WHAT TO PRODUCE: Could you print the stretch of lines below from the one with "[0:06.00-0:07.00]" through the one with "Transcript: I had", exactly as they stand and without any pictures?

Data items:
◇ ◇ ◇ ◇
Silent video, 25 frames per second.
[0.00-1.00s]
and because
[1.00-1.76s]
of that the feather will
◇ ◇ ◇ ◇
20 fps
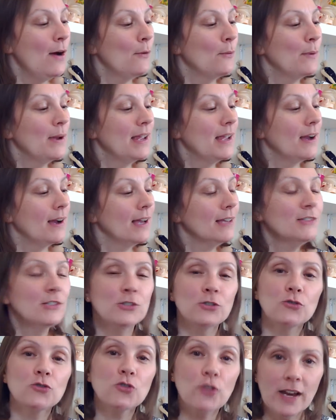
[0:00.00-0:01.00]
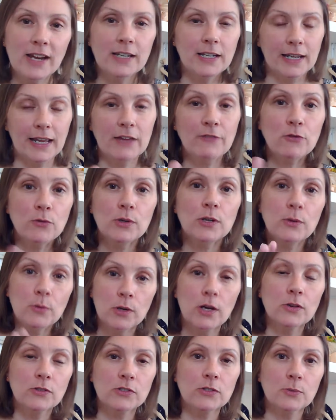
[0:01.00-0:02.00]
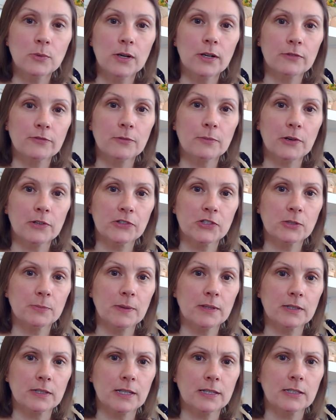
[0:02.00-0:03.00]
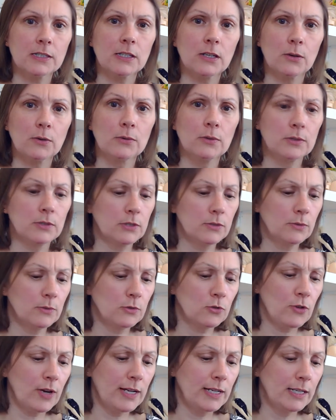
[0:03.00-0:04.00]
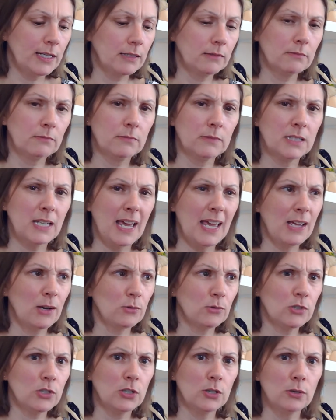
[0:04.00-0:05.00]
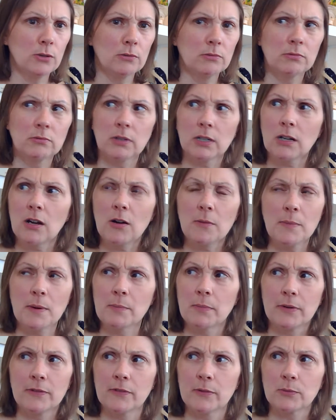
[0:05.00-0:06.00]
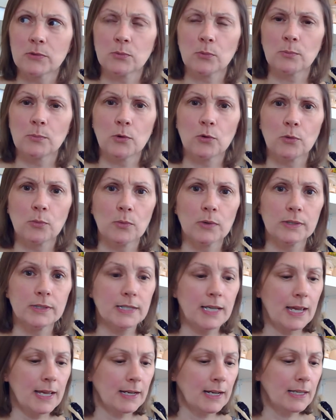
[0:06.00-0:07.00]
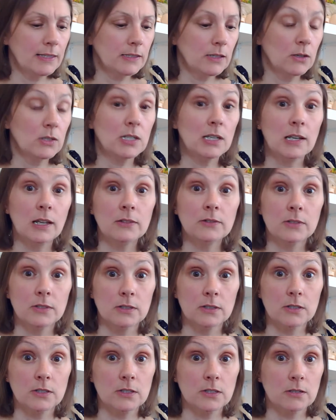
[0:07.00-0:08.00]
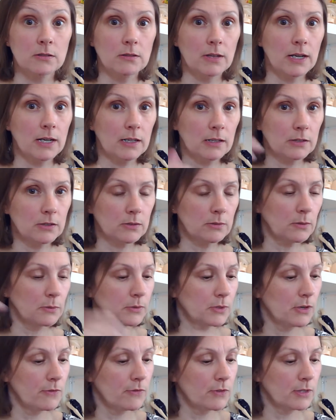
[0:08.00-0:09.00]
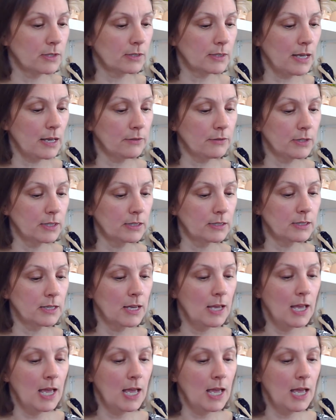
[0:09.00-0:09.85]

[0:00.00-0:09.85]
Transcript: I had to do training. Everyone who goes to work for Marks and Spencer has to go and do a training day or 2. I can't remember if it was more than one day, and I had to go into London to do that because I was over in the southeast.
◇ ◇ ◇ ◇
PROBLEM SOLUTION:
[0:06.00-0:07.00]
[0:07.00-0:08.00]
[0:08.00-0:09.00]
[0:09.00-0:09.85]

[0:00.00-0:09.85]
Transcript: I had to do training. Everyone who goes to work for Marks and Spencer has to go and do a training day or 2. I can't remember if it was more than one day, and I had to go into London to do that because I was over in the southeast.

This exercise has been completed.